[[ Records for this task open ]]
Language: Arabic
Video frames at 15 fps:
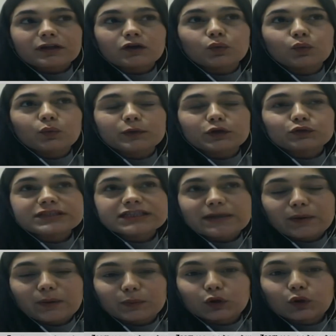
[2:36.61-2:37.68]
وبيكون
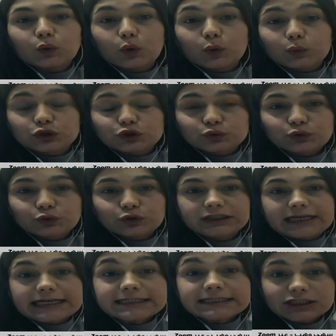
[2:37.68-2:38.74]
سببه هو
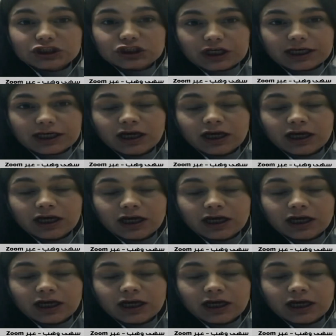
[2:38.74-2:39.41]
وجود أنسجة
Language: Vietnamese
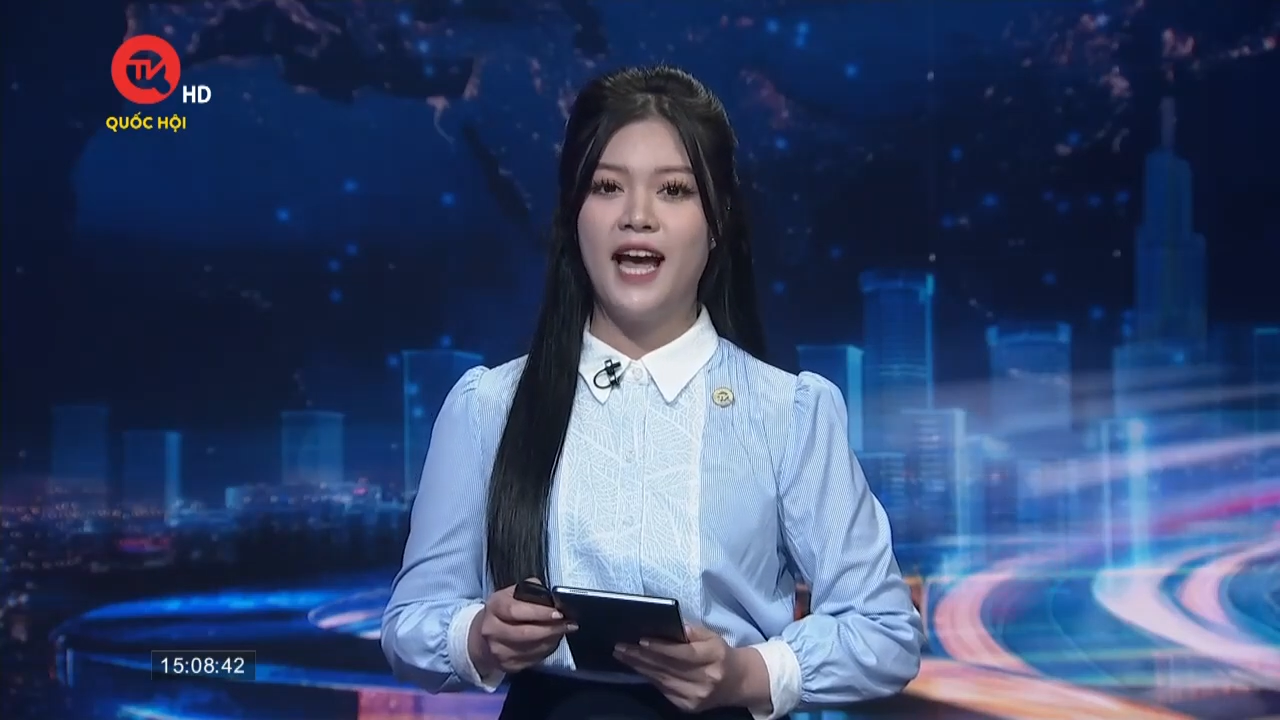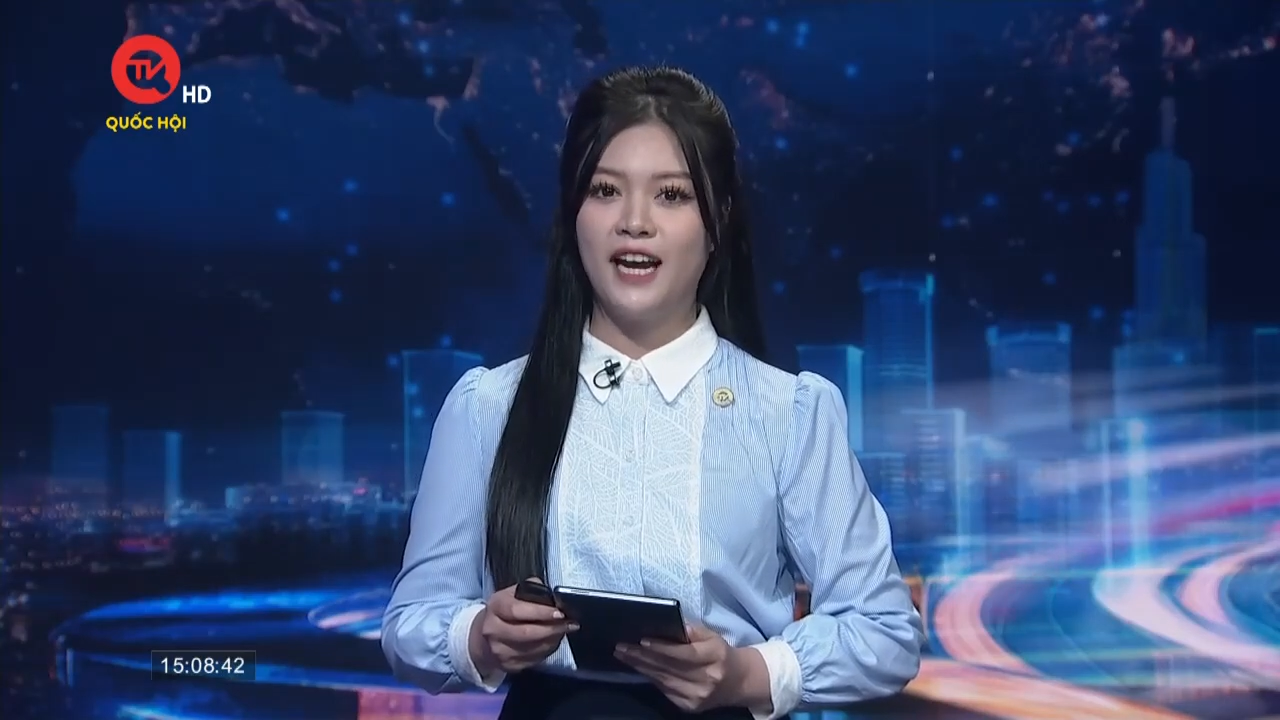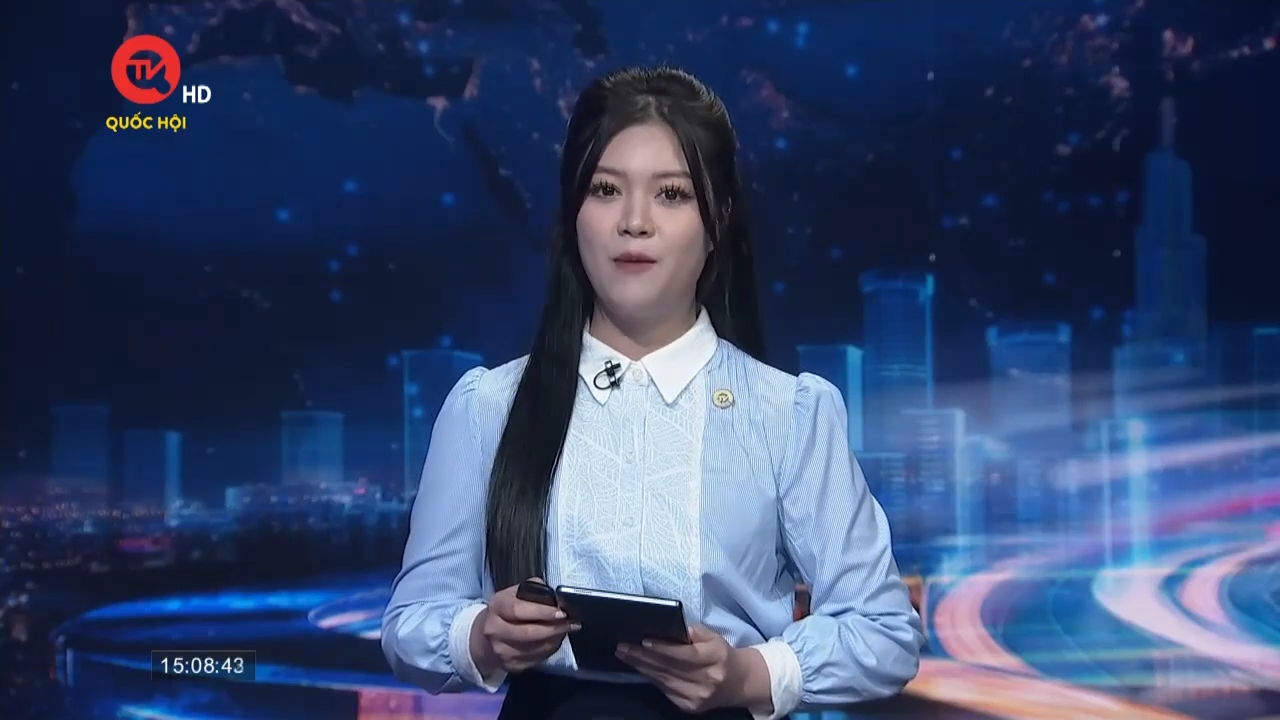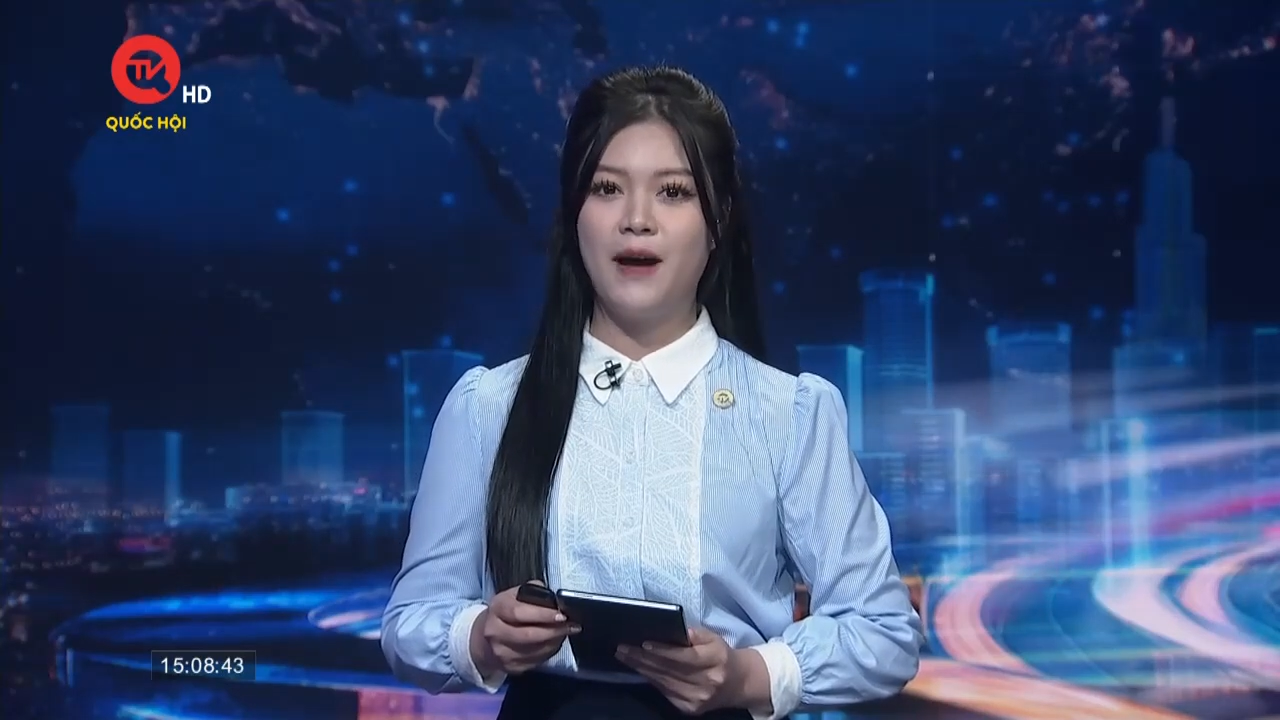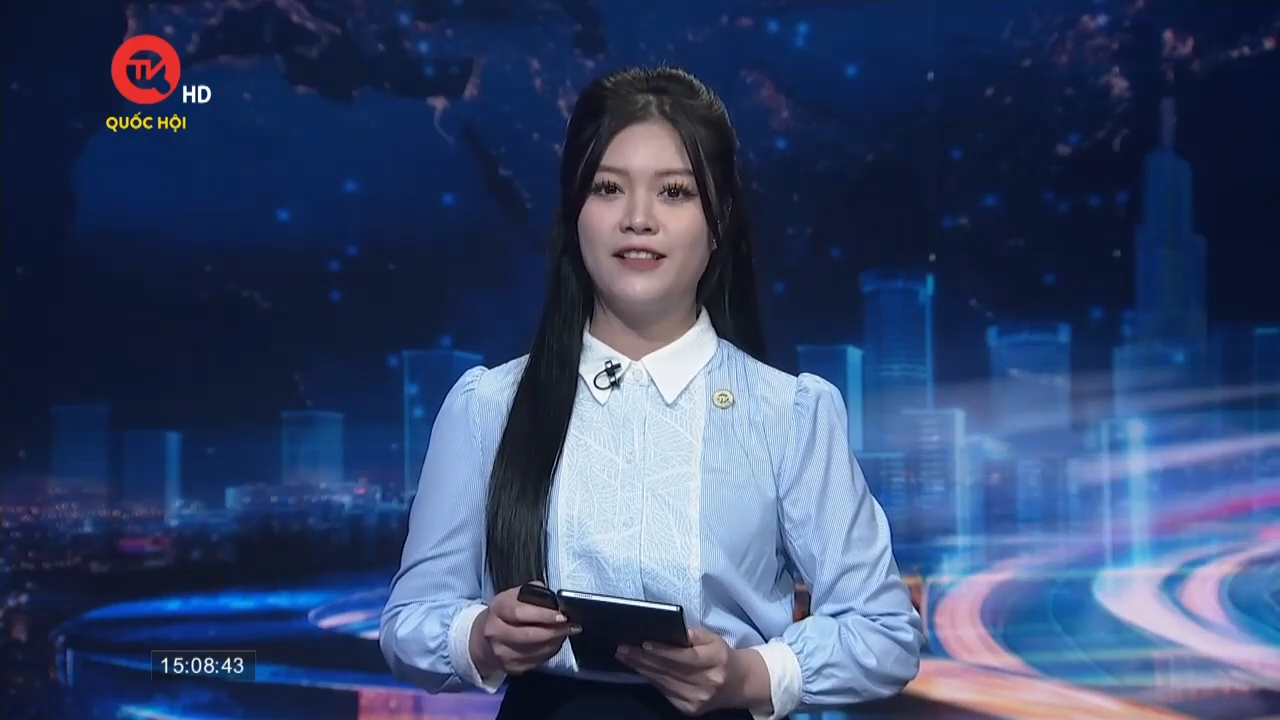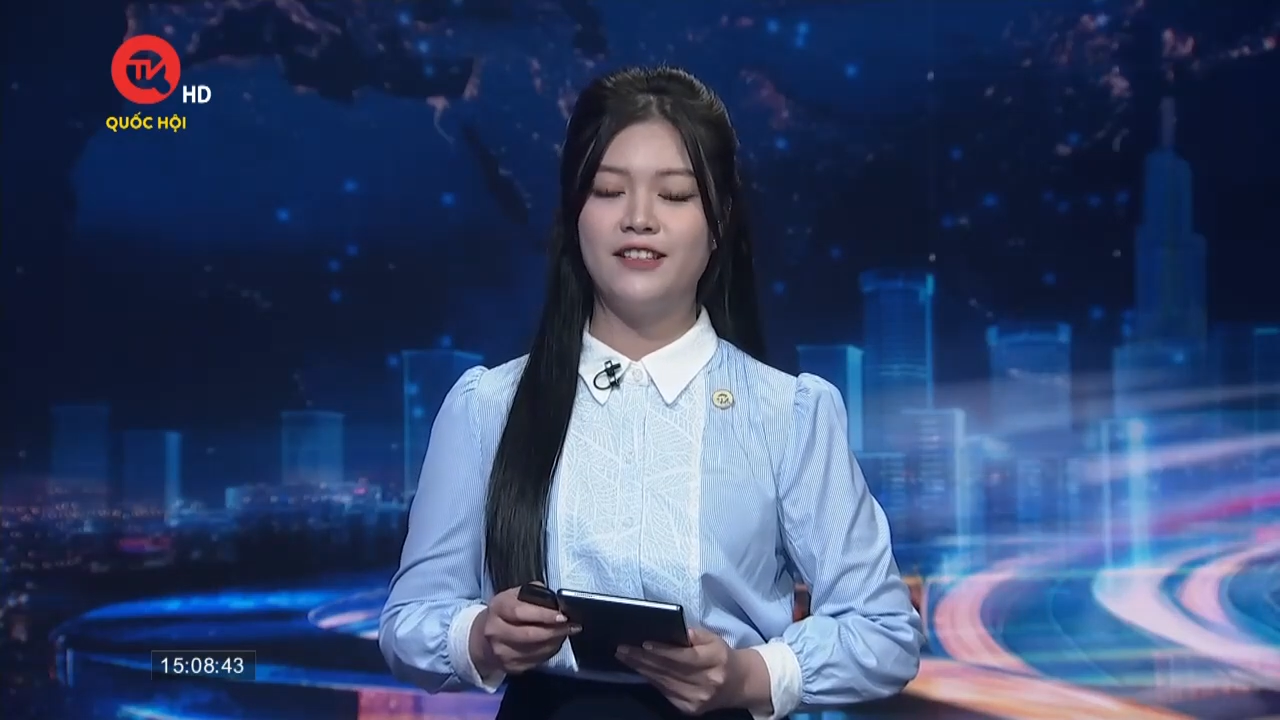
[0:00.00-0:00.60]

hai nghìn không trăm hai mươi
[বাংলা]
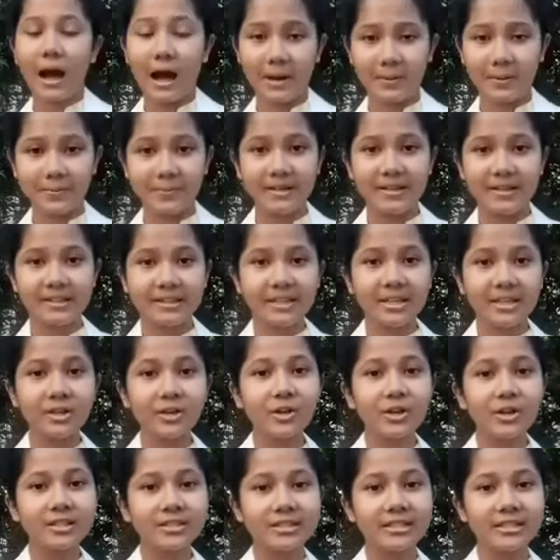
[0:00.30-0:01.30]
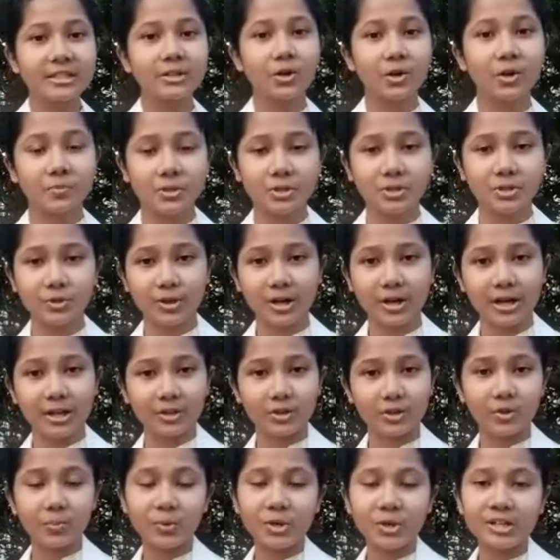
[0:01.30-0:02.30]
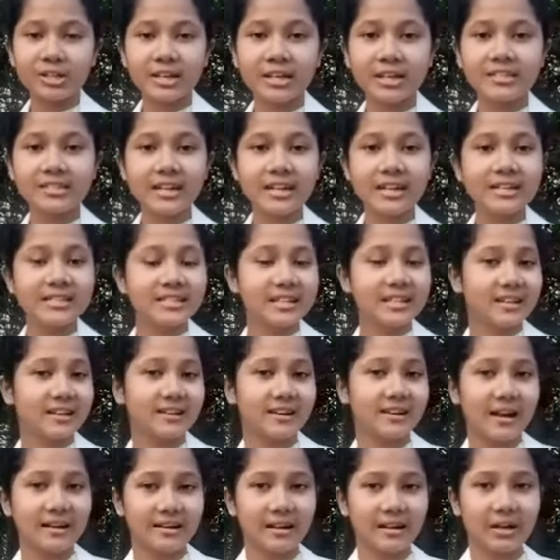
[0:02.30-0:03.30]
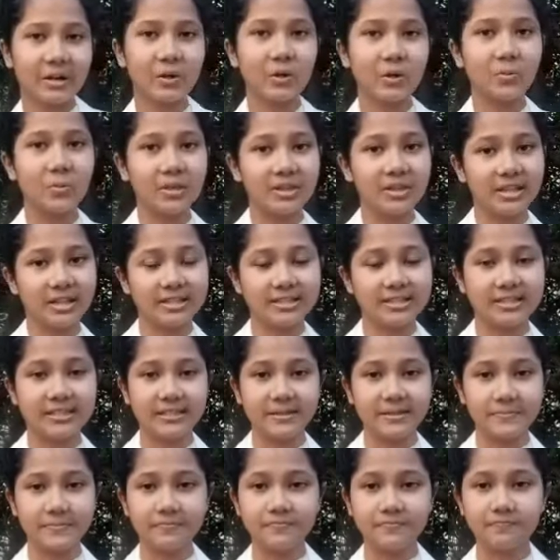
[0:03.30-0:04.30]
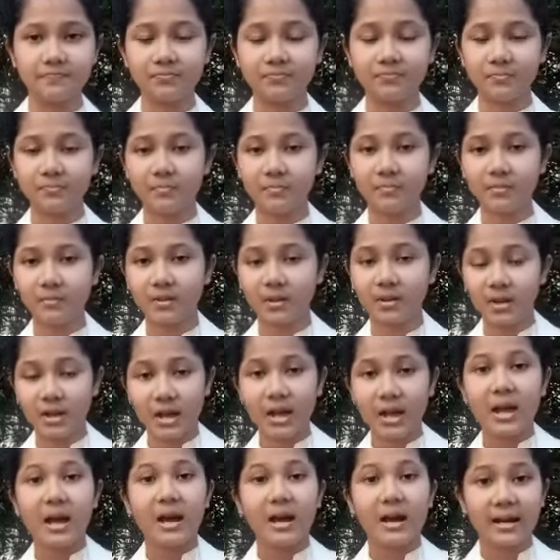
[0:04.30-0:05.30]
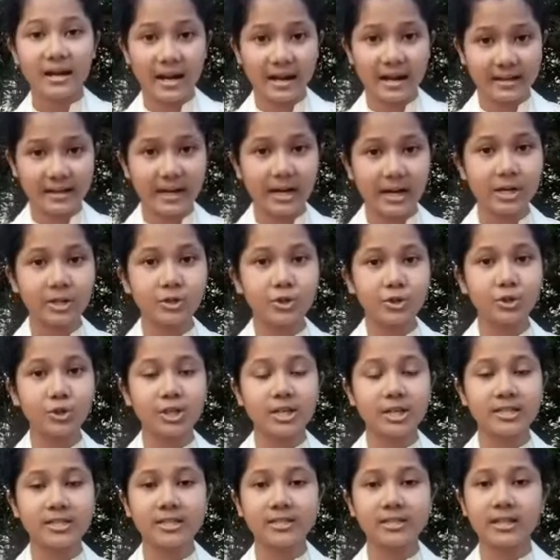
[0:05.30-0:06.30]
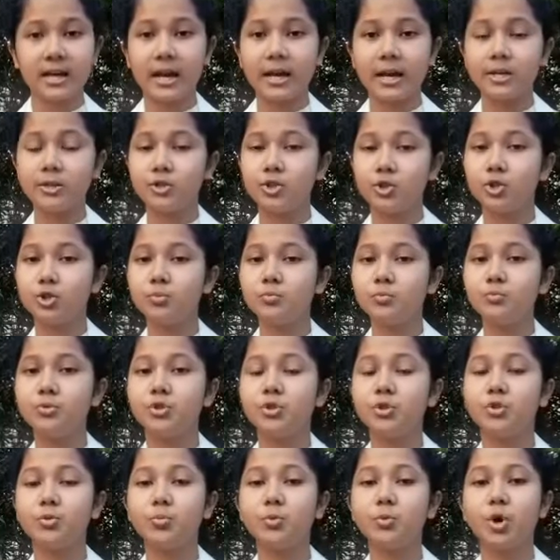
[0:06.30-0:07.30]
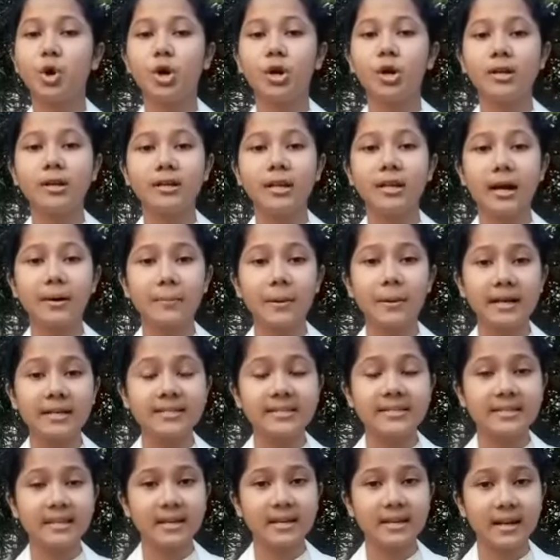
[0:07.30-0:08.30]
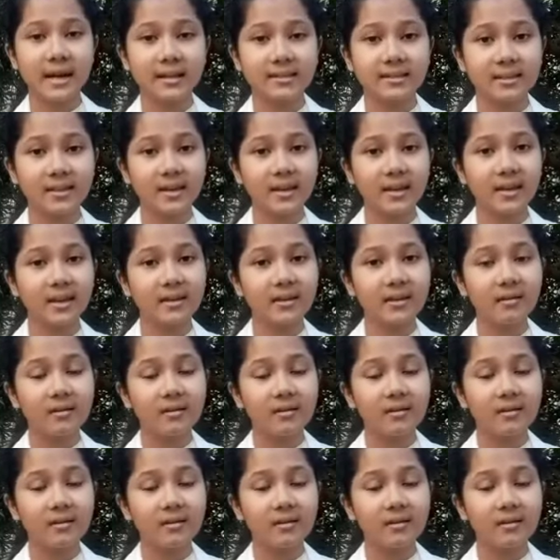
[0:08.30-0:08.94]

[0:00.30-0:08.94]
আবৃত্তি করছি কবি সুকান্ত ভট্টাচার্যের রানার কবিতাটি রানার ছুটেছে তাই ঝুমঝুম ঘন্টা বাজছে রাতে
[[ Records for this task closed ]]
> _Work required_:
Write out exactly, and nothing more than, the lines of the entries above from the line containing "[0:04.30-0:05.30]" through the final line; omit any pictures.

> _Result for this task_:
[0:04.30-0:05.30]
[0:05.30-0:06.30]
[0:06.30-0:07.30]
[0:07.30-0:08.30]
[0:08.30-0:08.94]

[0:00.30-0:08.94]
আবৃত্তি করছি কবি সুকান্ত ভট্টাচার্যের রানার কবিতাটি রানার ছুটেছে তাই ঝুমঝুম ঘন্টা বাজছে রাতে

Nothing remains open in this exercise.